A 3ª Turma do Tribunal Regional do Trabalho da 10ª Região (TRT-10) manteve a condenação de uma empresa do ramo de segurança por assédio sexual contra uma vigilante. Na sessão, o colegiado negou o recurso movido pela empresa e manteve a validade de sentença proferida pela 9ª Vara do Trabalho de Brasília, que aceitou mensagens de WhatsApp e áudios como provas.

A empresa recorreu da decisão inicial alegando, entre outros pontos, que as provas digitais apresentadas seriam inválidas, por causa da possibilidade de manipulação. Também negou a ocorrência de assédio e questionou a relação entre o ambiente de trabalho e os danos alegados.

Na 3ª Turma do TRT-10, o relator, desembargador Pedro Luís Vicentin Foltran, destacou, inicialmente, que parte do recurso não poderia ser conhecida.
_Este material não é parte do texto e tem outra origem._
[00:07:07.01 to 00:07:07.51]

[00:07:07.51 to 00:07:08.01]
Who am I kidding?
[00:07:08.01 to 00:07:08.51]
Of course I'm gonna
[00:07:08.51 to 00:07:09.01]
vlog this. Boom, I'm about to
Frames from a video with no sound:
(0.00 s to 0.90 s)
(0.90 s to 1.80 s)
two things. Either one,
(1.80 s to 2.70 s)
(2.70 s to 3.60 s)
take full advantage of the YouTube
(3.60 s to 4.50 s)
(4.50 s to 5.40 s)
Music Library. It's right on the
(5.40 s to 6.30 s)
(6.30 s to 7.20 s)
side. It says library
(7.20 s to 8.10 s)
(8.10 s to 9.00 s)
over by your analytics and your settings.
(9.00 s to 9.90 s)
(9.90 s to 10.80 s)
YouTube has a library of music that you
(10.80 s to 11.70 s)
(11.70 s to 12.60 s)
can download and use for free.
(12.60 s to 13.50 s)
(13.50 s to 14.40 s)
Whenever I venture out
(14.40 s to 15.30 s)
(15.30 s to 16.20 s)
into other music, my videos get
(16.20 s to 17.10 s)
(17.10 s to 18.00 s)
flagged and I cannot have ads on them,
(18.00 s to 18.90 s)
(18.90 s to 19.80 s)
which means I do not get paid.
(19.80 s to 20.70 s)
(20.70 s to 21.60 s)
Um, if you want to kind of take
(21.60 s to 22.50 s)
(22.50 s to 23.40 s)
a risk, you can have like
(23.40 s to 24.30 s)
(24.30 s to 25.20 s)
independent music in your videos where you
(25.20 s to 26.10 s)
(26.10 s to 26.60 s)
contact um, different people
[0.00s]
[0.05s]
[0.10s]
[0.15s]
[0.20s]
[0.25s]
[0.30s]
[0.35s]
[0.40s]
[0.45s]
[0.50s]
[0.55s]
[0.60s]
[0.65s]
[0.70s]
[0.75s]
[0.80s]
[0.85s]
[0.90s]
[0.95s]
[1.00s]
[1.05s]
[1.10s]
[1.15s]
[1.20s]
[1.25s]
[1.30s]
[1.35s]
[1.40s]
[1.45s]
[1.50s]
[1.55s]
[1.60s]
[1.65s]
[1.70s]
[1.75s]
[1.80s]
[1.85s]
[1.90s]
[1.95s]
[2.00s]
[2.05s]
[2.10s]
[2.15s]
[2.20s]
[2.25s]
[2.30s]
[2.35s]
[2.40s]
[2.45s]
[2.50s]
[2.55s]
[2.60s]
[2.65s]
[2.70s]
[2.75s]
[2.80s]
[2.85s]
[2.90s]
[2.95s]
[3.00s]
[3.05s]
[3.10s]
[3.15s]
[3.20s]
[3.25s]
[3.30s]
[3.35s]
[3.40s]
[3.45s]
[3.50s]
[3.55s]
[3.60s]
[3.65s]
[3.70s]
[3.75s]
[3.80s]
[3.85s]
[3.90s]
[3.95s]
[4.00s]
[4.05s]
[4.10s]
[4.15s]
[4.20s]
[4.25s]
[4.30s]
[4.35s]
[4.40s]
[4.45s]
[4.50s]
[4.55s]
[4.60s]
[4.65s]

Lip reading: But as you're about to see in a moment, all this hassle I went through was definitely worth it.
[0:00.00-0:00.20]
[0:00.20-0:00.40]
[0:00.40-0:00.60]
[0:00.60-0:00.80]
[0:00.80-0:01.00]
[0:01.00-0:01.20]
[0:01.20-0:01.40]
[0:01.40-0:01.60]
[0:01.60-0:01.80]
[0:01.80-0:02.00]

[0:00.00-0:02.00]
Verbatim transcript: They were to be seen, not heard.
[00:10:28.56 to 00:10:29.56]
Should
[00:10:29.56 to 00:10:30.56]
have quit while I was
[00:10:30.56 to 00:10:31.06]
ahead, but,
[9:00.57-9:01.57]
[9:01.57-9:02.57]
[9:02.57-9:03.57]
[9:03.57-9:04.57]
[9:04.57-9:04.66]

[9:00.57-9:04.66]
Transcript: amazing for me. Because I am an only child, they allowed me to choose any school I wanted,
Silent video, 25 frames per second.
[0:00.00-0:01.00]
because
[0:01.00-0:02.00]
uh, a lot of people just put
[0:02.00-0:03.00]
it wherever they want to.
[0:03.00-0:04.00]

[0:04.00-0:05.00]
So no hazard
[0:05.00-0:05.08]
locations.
Isso porque não houve impugnação específica aos fundamentos da sentença em alguns temas. Assim, a análise ficou restrita apenas à condenação por assédio sexual.

Ao examinar o mérito do recurso, o colegiado manteve a validade das provas digitais apresentadas pela empregada. Conforme o voto do relator, a impugnação genérica não tem o poder de, por si só, retirar a força probatória dos documentos apresentados pela parte autora.

“No presente caso, a reclamada limitou-se a impugnar os documentos de forma abstrata. Não solicitou a realização de perícia técnica nem apontou contradições específicas no conteúdo das mensagens.”

Segundo o acórdão, as mensagens e áudios demonstraram que o supervisor da empregada usava termos inadequados e de conotação sexual no ambiente de trabalho, extrapolando os limites da relação profissional.

decisão concluiu que houve abuso de poder hierárquico com intuito de obter favorecimento sexual, configurando assédio (processo nº 0001037-94.2024.5.10.0009). Com isso, foi mantida a condenação ao pagamento de indenização por danos morais no valor de R$ 5 mil (com informações do TRT-10).